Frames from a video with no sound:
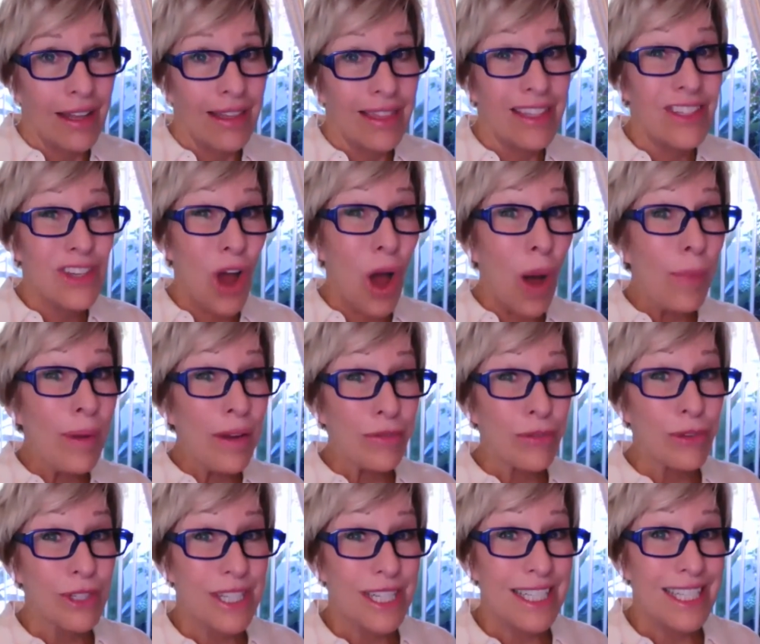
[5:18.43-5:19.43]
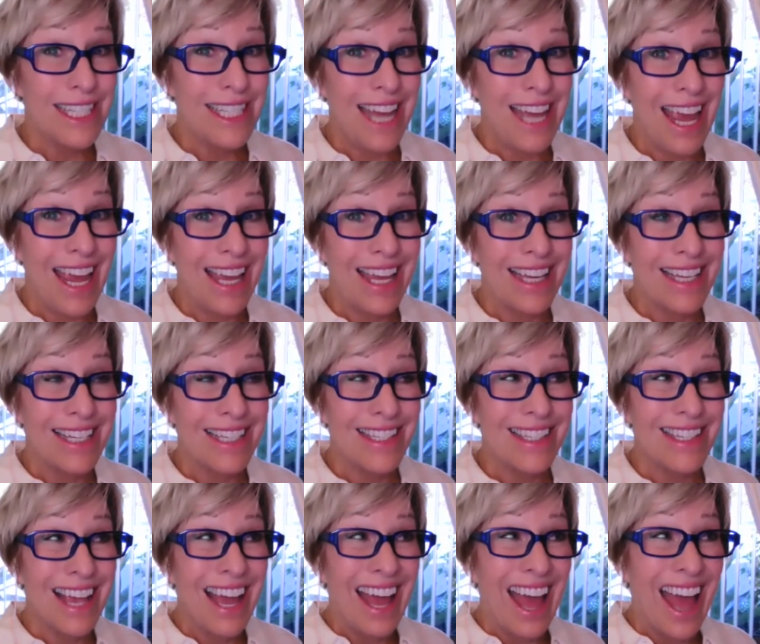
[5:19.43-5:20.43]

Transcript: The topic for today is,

...

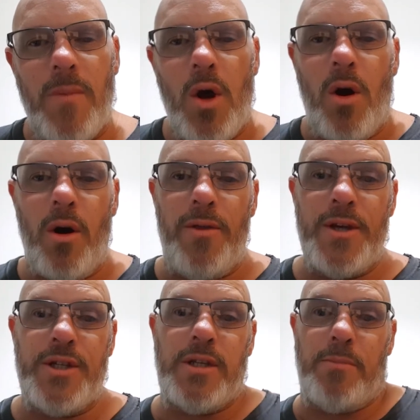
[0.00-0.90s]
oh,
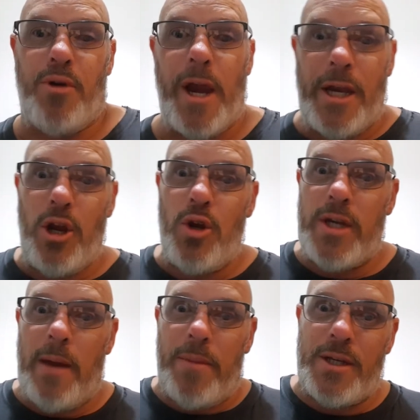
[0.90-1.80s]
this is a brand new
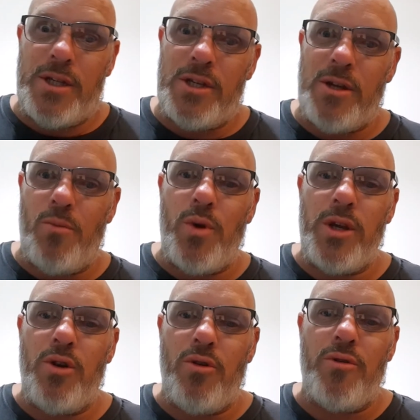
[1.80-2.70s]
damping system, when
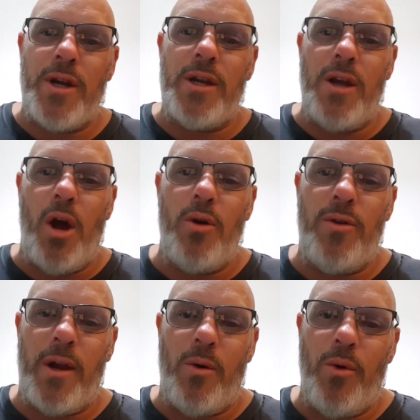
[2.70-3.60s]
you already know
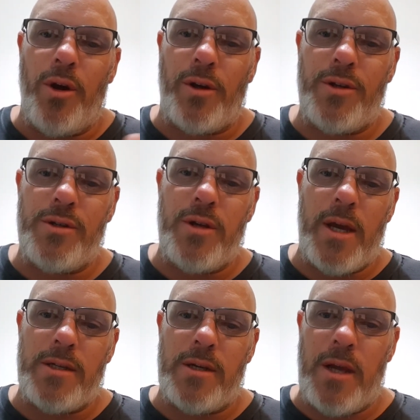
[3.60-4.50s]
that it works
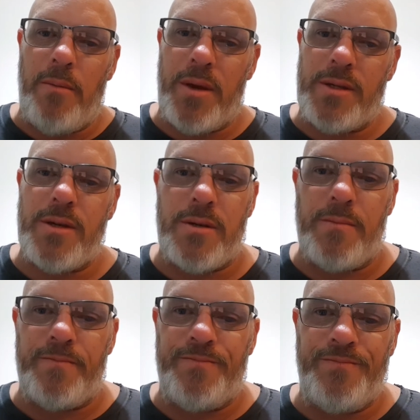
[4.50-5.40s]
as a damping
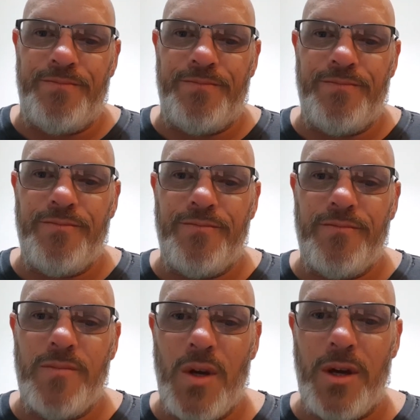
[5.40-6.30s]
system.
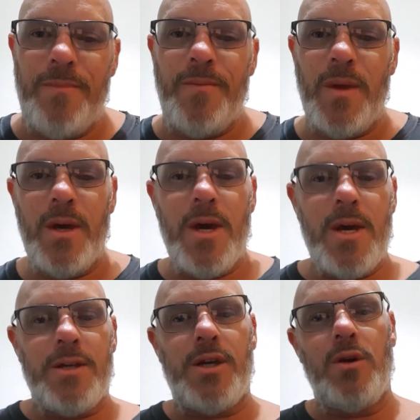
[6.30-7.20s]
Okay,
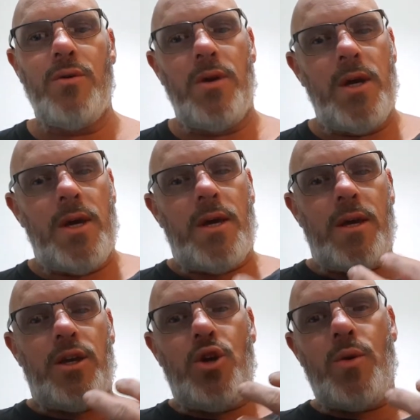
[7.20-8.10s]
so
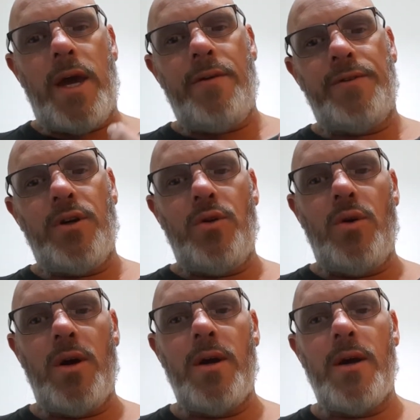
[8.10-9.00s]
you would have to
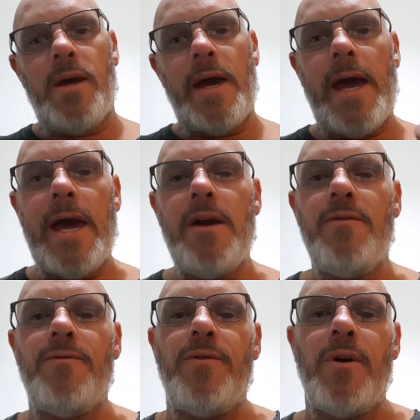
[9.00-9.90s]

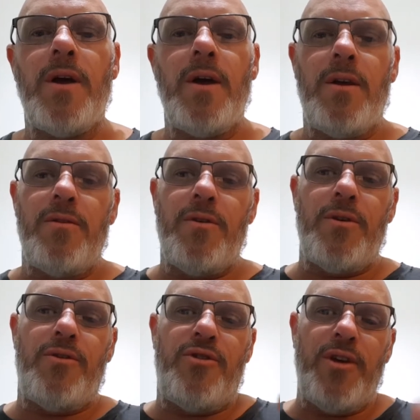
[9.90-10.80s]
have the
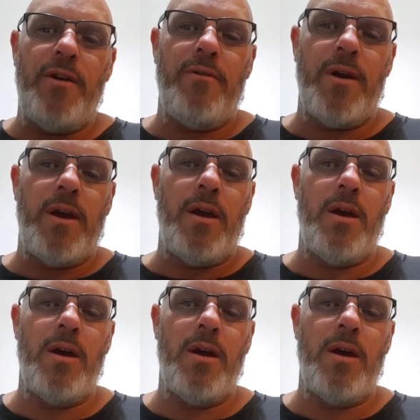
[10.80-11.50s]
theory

**PROBLEM TO WORK ON**
Give back the exact lines above, running from the one that has "Frames from a" through the one that has "Transcript: The topic", with nothing added and no pictures.

**WRITTEN REPLY**
Frames from a video with no sound:
[5:18.43-5:19.43]
[5:19.43-5:20.43]

Transcript: The topic for today is,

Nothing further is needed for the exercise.